:: To do ::
Give back all of the data exactly.

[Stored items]
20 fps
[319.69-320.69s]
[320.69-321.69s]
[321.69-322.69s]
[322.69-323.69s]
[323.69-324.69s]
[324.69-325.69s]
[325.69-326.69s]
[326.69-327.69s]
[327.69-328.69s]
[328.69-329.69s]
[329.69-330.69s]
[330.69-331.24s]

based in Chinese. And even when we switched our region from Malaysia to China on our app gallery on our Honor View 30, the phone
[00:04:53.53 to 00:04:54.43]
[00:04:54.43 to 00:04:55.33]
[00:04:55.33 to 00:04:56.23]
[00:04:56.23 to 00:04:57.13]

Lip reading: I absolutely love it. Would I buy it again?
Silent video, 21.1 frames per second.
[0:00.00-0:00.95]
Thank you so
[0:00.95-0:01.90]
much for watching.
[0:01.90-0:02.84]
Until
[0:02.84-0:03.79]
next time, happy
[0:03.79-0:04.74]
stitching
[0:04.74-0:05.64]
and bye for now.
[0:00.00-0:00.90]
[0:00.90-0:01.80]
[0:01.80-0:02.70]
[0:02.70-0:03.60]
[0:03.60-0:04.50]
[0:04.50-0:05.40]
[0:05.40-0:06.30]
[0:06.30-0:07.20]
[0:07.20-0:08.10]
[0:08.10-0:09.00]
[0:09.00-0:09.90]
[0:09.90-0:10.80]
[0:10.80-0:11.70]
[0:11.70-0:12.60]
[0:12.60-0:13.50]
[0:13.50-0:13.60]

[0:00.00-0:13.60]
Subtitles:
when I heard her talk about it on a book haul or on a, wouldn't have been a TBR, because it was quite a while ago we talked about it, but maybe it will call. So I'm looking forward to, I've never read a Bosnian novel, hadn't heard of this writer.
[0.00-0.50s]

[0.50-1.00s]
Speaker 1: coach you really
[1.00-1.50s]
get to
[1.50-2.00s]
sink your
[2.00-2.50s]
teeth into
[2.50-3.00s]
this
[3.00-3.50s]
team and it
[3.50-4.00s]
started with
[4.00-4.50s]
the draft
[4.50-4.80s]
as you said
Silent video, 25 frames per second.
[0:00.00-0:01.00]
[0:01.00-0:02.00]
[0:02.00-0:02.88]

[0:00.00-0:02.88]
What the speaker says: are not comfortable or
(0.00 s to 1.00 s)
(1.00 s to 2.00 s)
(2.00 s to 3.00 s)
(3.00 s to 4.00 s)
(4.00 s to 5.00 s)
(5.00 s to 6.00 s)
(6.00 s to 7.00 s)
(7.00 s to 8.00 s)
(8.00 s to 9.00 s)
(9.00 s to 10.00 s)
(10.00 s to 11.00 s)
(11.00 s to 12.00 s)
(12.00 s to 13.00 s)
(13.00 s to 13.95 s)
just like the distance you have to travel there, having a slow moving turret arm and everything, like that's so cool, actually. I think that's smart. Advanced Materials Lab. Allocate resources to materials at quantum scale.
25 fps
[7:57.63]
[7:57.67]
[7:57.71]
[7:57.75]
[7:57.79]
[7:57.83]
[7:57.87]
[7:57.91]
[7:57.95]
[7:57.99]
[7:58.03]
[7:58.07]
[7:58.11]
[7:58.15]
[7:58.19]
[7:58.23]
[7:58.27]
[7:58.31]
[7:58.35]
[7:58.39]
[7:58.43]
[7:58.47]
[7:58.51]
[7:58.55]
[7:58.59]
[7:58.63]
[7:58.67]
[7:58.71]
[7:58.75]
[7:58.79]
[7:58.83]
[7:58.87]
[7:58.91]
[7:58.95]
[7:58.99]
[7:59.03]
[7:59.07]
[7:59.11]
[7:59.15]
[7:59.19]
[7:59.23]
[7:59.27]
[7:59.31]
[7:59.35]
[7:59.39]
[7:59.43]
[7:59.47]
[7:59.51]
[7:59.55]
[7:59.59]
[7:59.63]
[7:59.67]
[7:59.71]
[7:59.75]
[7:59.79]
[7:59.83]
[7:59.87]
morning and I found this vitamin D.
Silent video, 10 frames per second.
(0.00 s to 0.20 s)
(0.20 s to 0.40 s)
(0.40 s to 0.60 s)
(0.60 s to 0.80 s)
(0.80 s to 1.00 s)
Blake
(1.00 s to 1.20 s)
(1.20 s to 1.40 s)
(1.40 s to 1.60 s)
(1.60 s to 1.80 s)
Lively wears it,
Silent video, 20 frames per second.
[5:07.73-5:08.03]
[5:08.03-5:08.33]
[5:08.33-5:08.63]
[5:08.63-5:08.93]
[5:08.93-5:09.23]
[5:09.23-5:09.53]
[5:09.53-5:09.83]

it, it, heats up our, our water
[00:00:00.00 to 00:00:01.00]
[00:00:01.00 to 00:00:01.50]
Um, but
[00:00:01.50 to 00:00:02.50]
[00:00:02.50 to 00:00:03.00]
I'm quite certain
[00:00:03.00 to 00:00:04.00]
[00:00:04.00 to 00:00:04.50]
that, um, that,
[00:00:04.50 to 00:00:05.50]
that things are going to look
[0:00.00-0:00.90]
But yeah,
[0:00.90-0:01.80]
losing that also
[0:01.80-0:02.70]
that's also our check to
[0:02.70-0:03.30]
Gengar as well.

:: Answer section ::
20 fps
[319.69-320.69s]
[320.69-321.69s]
[321.69-322.69s]
[322.69-323.69s]
[323.69-324.69s]
[324.69-325.69s]
[325.69-326.69s]
[326.69-327.69s]
[327.69-328.69s]
[328.69-329.69s]
[329.69-330.69s]
[330.69-331.24s]

based in Chinese. And even when we switched our region from Malaysia to China on our app gallery on our Honor View 30, the phone
[00:04:53.53 to 00:04:54.43]
[00:04:54.43 to 00:04:55.33]
[00:04:55.33 to 00:04:56.23]
[00:04:56.23 to 00:04:57.13]

Lip reading: I absolutely love it. Would I buy it again?
Silent video, 21.1 frames per second.
[0:00.00-0:00.95]
Thank you so
[0:00.95-0:01.90]
much for watching.
[0:01.90-0:02.84]
Until
[0:02.84-0:03.79]
next time, happy
[0:03.79-0:04.74]
stitching
[0:04.74-0:05.64]
and bye for now.
[0:00.00-0:00.90]
[0:00.90-0:01.80]
[0:01.80-0:02.70]
[0:02.70-0:03.60]
[0:03.60-0:04.50]
[0:04.50-0:05.40]
[0:05.40-0:06.30]
[0:06.30-0:07.20]
[0:07.20-0:08.10]
[0:08.10-0:09.00]
[0:09.00-0:09.90]
[0:09.90-0:10.80]
[0:10.80-0:11.70]
[0:11.70-0:12.60]
[0:12.60-0:13.50]
[0:13.50-0:13.60]

[0:00.00-0:13.60]
Subtitles:
when I heard her talk about it on a book haul or on a, wouldn't have been a TBR, because it was quite a while ago we talked about it, but maybe it will call. So I'm looking forward to, I've never read a Bosnian novel, hadn't heard of this writer.
[0.00-0.50s]

[0.50-1.00s]
Speaker 1: coach you really
[1.00-1.50s]
get to
[1.50-2.00s]
sink your
[2.00-2.50s]
teeth into
[2.50-3.00s]
this
[3.00-3.50s]
team and it
[3.50-4.00s]
started with
[4.00-4.50s]
the draft
[4.50-4.80s]
as you said
Silent video, 25 frames per second.
[0:00.00-0:01.00]
[0:01.00-0:02.00]
[0:02.00-0:02.88]

[0:00.00-0:02.88]
What the speaker says: are not comfortable or
(0.00 s to 1.00 s)
(1.00 s to 2.00 s)
(2.00 s to 3.00 s)
(3.00 s to 4.00 s)
(4.00 s to 5.00 s)
(5.00 s to 6.00 s)
(6.00 s to 7.00 s)
(7.00 s to 8.00 s)
(8.00 s to 9.00 s)
(9.00 s to 10.00 s)
(10.00 s to 11.00 s)
(11.00 s to 12.00 s)
(12.00 s to 13.00 s)
(13.00 s to 13.95 s)
just like the distance you have to travel there, having a slow moving turret arm and everything, like that's so cool, actually. I think that's smart. Advanced Materials Lab. Allocate resources to materials at quantum scale.
25 fps
[7:57.63]
[7:57.67]
[7:57.71]
[7:57.75]
[7:57.79]
[7:57.83]
[7:57.87]
[7:57.91]
[7:57.95]
[7:57.99]
[7:58.03]
[7:58.07]
[7:58.11]
[7:58.15]
[7:58.19]
[7:58.23]
[7:58.27]
[7:58.31]
[7:58.35]
[7:58.39]
[7:58.43]
[7:58.47]
[7:58.51]
[7:58.55]
[7:58.59]
[7:58.63]
[7:58.67]
[7:58.71]
[7:58.75]
[7:58.79]
[7:58.83]
[7:58.87]
[7:58.91]
[7:58.95]
[7:58.99]
[7:59.03]
[7:59.07]
[7:59.11]
[7:59.15]
[7:59.19]
[7:59.23]
[7:59.27]
[7:59.31]
[7:59.35]
[7:59.39]
[7:59.43]
[7:59.47]
[7:59.51]
[7:59.55]
[7:59.59]
[7:59.63]
[7:59.67]
[7:59.71]
[7:59.75]
[7:59.79]
[7:59.83]
[7:59.87]
morning and I found this vitamin D.
Silent video, 10 frames per second.
(0.00 s to 0.20 s)
(0.20 s to 0.40 s)
(0.40 s to 0.60 s)
(0.60 s to 0.80 s)
(0.80 s to 1.00 s)
Blake
(1.00 s to 1.20 s)
(1.20 s to 1.40 s)
(1.40 s to 1.60 s)
(1.60 s to 1.80 s)
Lively wears it,
Silent video, 20 frames per second.
[5:07.73-5:08.03]
[5:08.03-5:08.33]
[5:08.33-5:08.63]
[5:08.63-5:08.93]
[5:08.93-5:09.23]
[5:09.23-5:09.53]
[5:09.53-5:09.83]

it, it, heats up our, our water
[00:00:00.00 to 00:00:01.00]
[00:00:01.00 to 00:00:01.50]
Um, but
[00:00:01.50 to 00:00:02.50]
[00:00:02.50 to 00:00:03.00]
I'm quite certain
[00:00:03.00 to 00:00:04.00]
[00:00:04.00 to 00:00:04.50]
that, um, that,
[00:00:04.50 to 00:00:05.50]
that things are going to look
[0:00.00-0:00.90]
But yeah,
[0:00.90-0:01.80]
losing that also
[0:01.80-0:02.70]
that's also our check to
[0:02.70-0:03.30]
Gengar as well.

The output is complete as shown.